Moneybox

Wages vs. Wage Shares

I saw some people on Twitter characterizing my post this morning about monetary policy and the labor share of national income as saying that this was my explanation of wage stagnation. It’s not—at least not quite. And it’s important to be careful and precise here.

One issue is wages—the amount of money that workers get paid. The other is the wage or compensation share of the economy. These are related but distinct ideas. Given sufficiently rapid productivity growth, it’s perfectly coherent to imagine rising wages and a shrinking wage share. (Something like this has happened in China, I believe.)

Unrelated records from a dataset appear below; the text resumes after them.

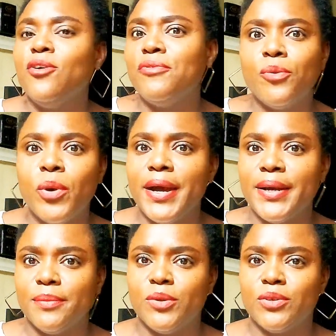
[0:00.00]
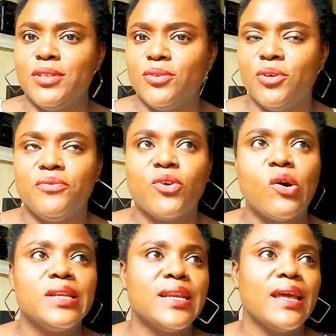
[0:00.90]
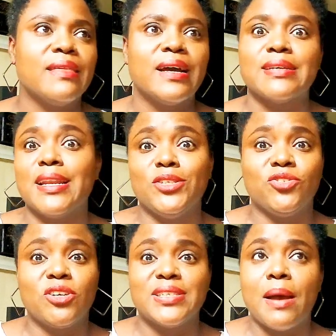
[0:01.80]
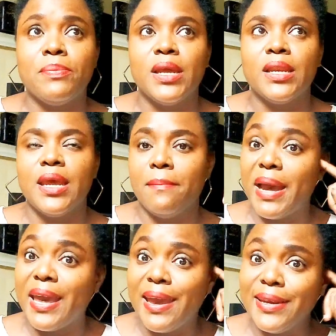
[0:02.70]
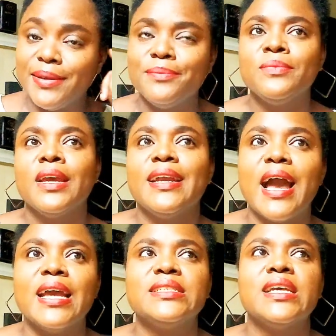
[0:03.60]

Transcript: overwhelm or, you know, if you call it like that. And it's just happening in my head, guys.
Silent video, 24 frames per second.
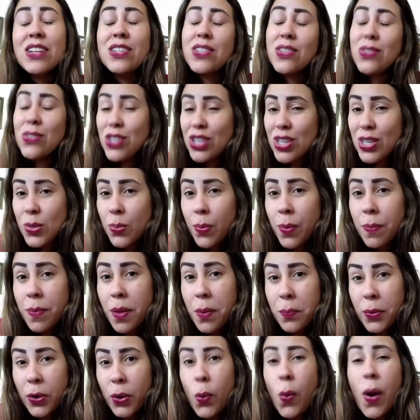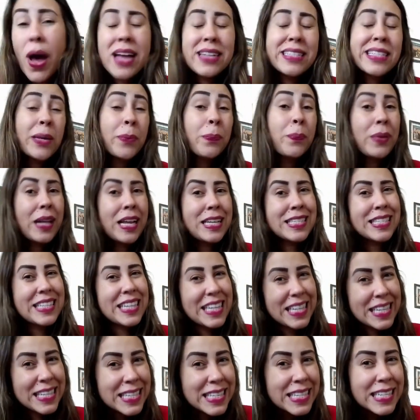So just remember, Quietum Plus
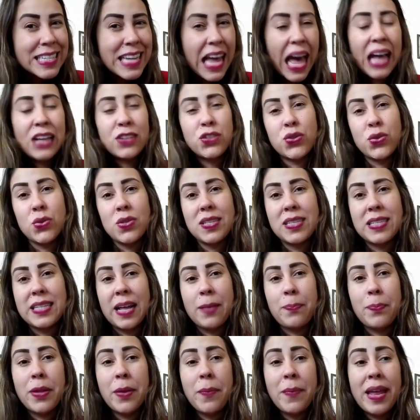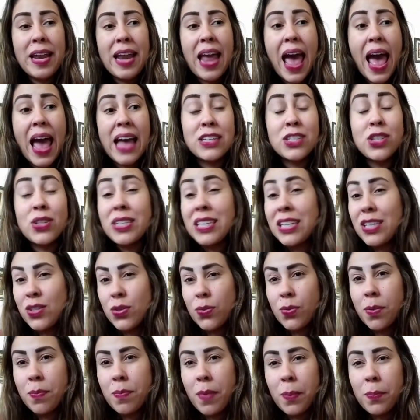is a natural supplement and you need
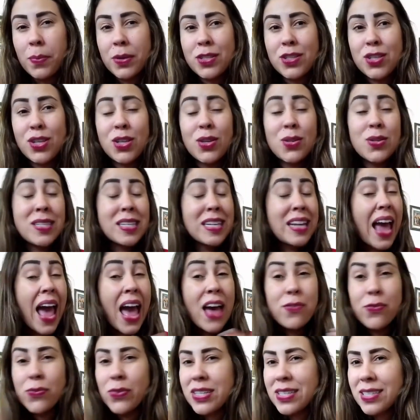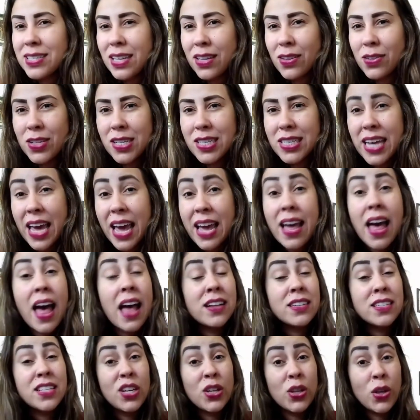to remember to use it every single day
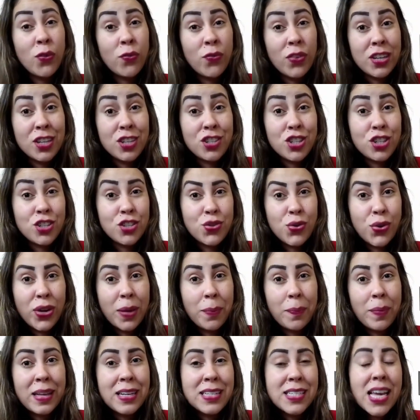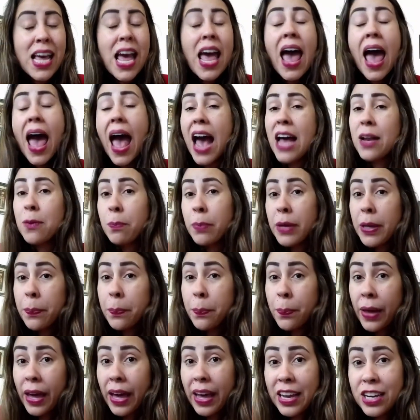until you finish your treatment and be
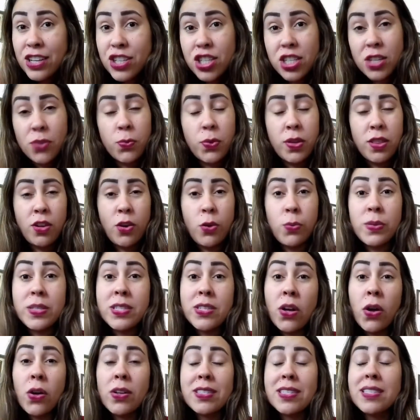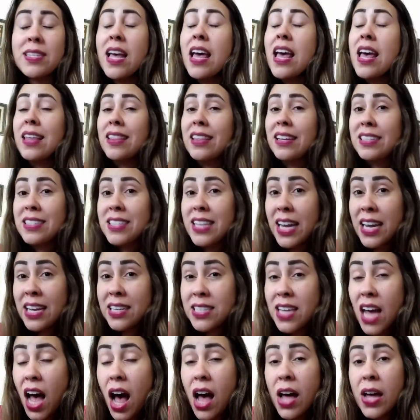patient with your results. They
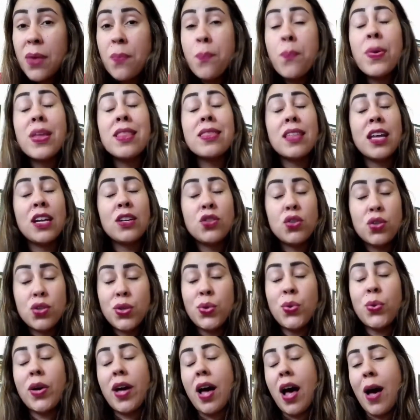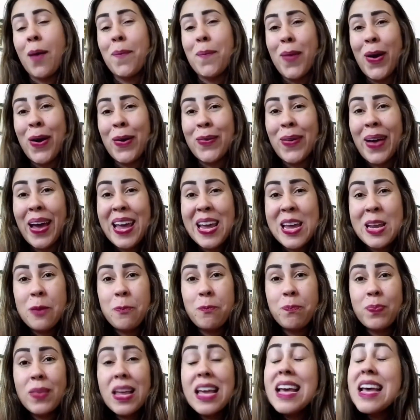take time, but they do come, all right?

The monetary policy issue speaks exclusively to the shares point. When wages grow faster than productivity, that’s inflationary. When there’s a persistent patch of labor-market weakness, wages grow slower than productivity. So if the Federal Reserve always prevents inflation but sometimes permits a persistent patch of labor-market weakness, then the wage share is going to shrink. To maintain a stable wage share, the central bank would either need to flawlessly stabilize the macroeconomy or else commit offsetting, random errors. Obviously a no-errors regime would be better than the random-errors regime, but we don’t have either of those things. Instead we have a regime in which the errors are systematically biased toward occasional recessions followed by “jobless recoveries.” That’s not an accident; it’s a deliberate feature of policy framework that places a lot of weight on central bank credibility and essentially no weight on distributional issues.